The title of this post is the title of a lengthy new examination of the incarceration rates of women in recent years just published here by the CQ Researcher, which seeks to provide "in-depth reporting on issues in the news." The full report requires a subscription, but here is the preview via the CQ Researcher website:

The number of women in state and federal prisons has surged since 1978 by nearly 800 percent — twice the growth rate for men.  Mandatory sentences for drug offenses enacted during the 1980s and 1990s have hit women particularly hard, many experts say.  But some prosecutors and Republicans dispute the claim that the so-called war on drugs has disproportionately hurt women.  They say mandatory sentencing has reduced crime, helped break up drug rings and ended sentencing disparities.

Reformers hope states' recent efforts to reduce prison populations and spend more on drug treatment will help women.

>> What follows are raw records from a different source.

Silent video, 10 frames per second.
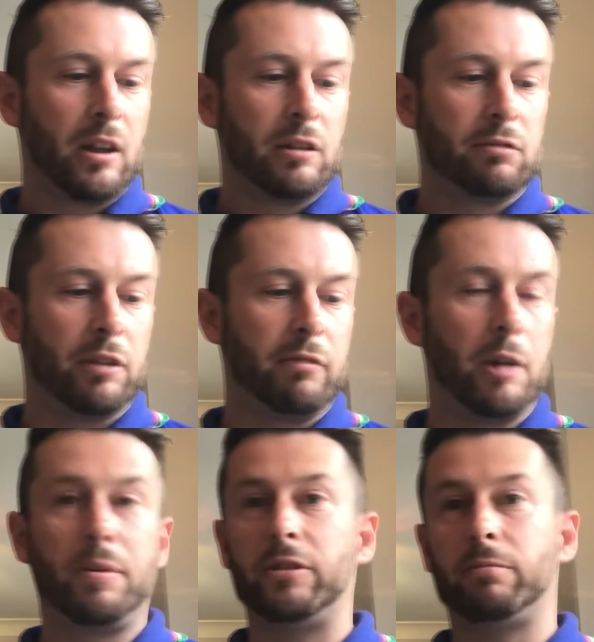Rome
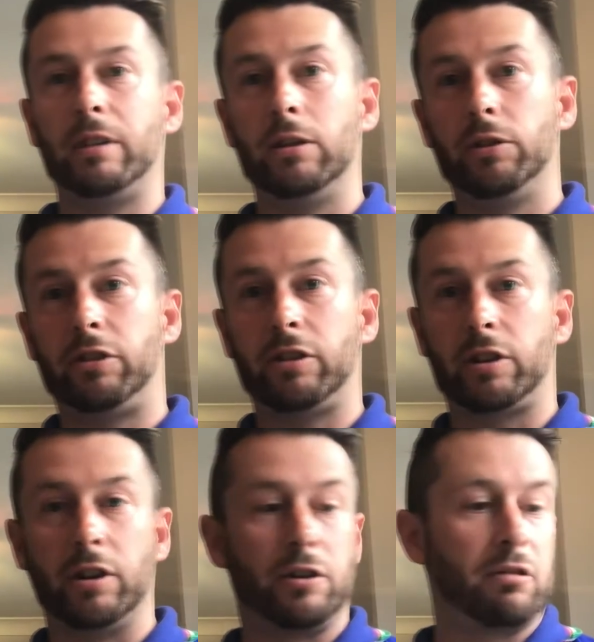reopens and relaunches the
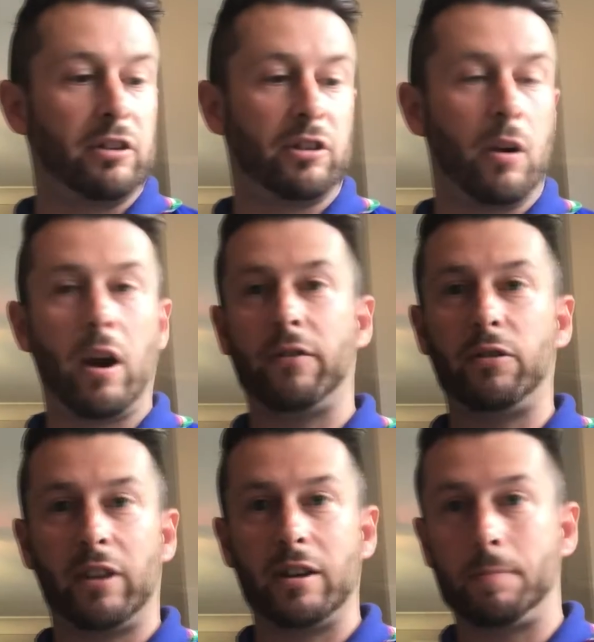country, so
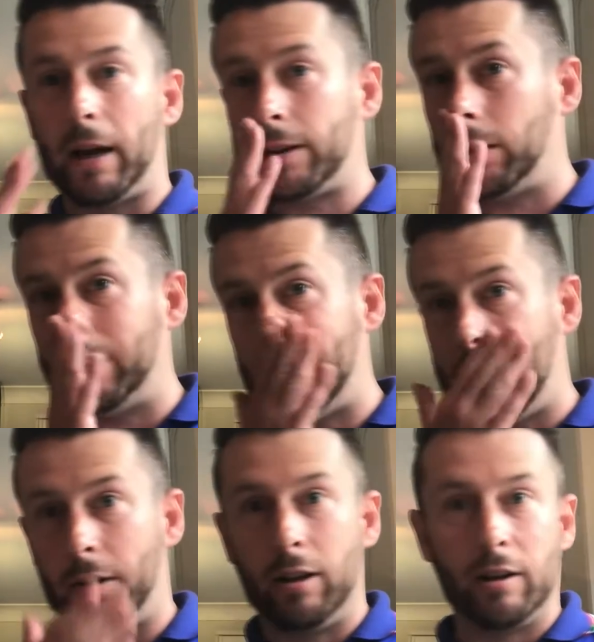everything's back on
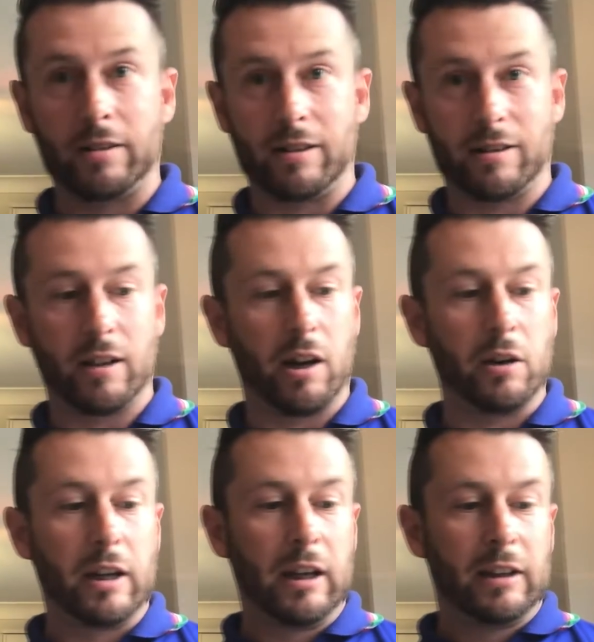now. It looks as though
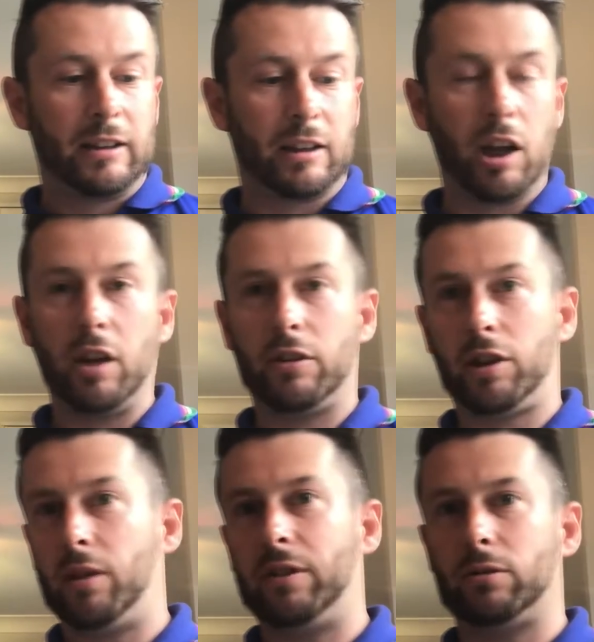the
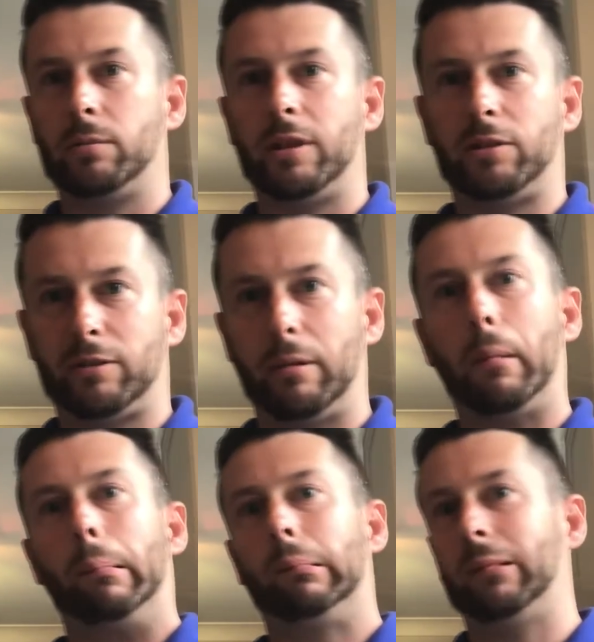COVID's almost
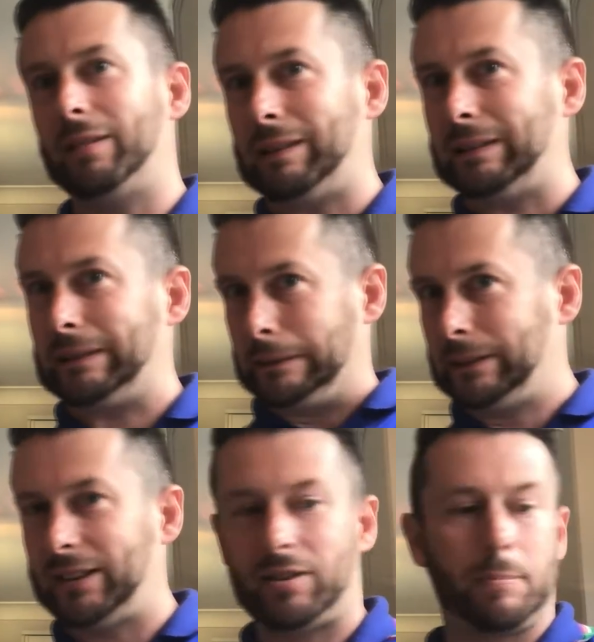
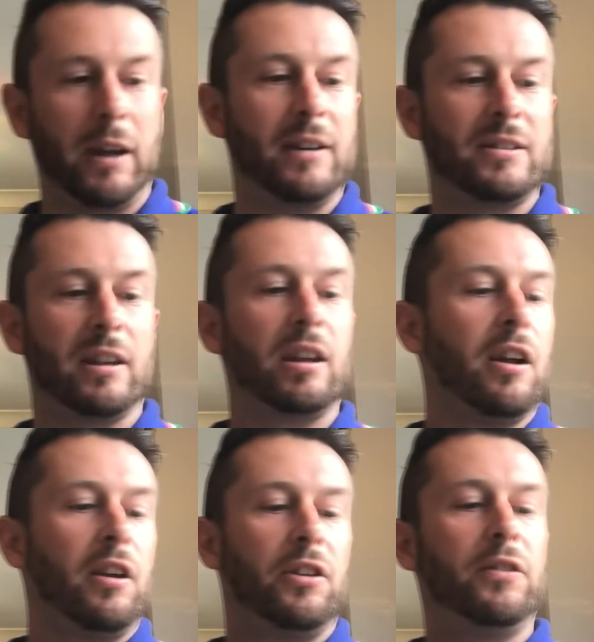dissipating.
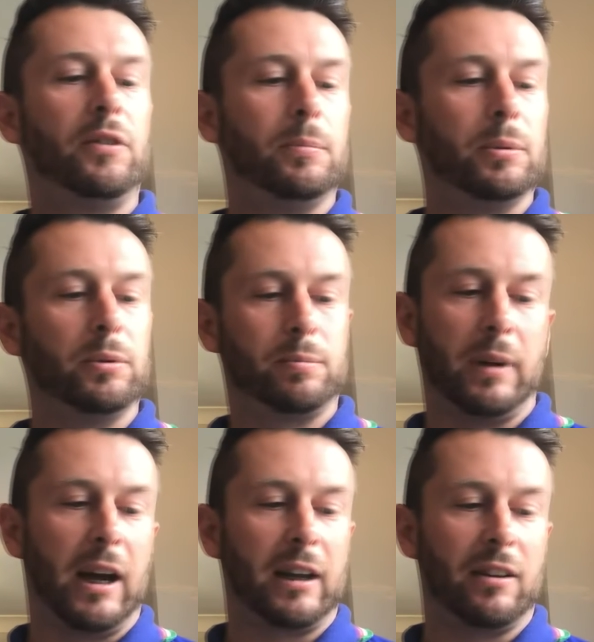The football's
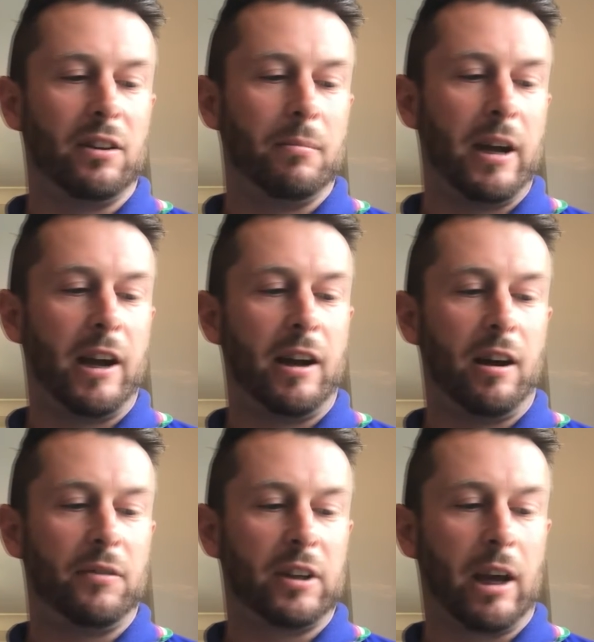back, and the mayor
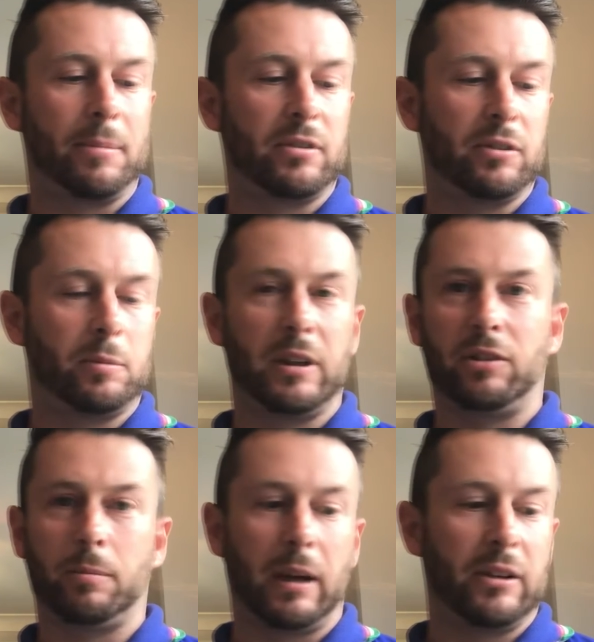of the capital speaks
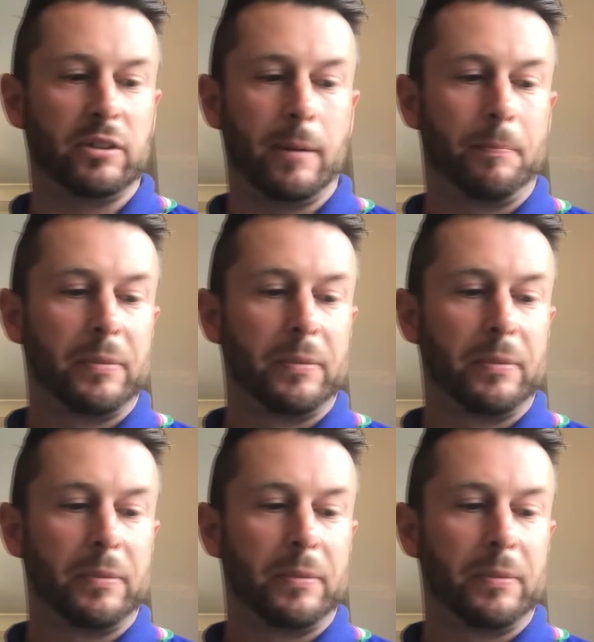about it.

But they say women still remain an afterthought in the penal system.  For example, reformers say courts and prisons rarely recognize women's responsibility as mothers or the factors underlying their participation in crime, such as domestic abuse.  The justice system, women's advocates say, needs to think creatively about how to help female prisoners.  Meanwhile, in the juvenile system, girls often receive harsher punishments than boys who commit similar offenses.

March 5, 2017 at 06:23 PM | Permalink

Comments

I have a friend who received the 5 year maximum sentence (in Ky.) some years ago for her first offense (at age 27), possession of cocaine. She was pregnant at the time, and had to give her baby up for adoption, as her family would not pick the child up and care for it until her release. She was paroled after 16 months, and then spent 2 more years in a specialized Lexington halfway house for women. After she was returned to prison from the hospital where she had delivered her baby by C-section, the prison nurses took her narcotics for themselves and left her with no pain meds after major surgery. She became depressed and suicidal. 18 years later, she has never gotten over what was done to her by the criminal justice system. She plainly would have been better of being diverted into a treatment program where she could also have kept her baby daughter. The Lexington halfway house to which she was eventually paroled takes mothers with babies and small children, but the Ky. women's prison at Peewee Valley does not.

Posted by: Jim Gormley | Mar 5, 2017 6:37:21 PM

When I think of the children I think of the benefit of separating them from criminal parents of both sexes.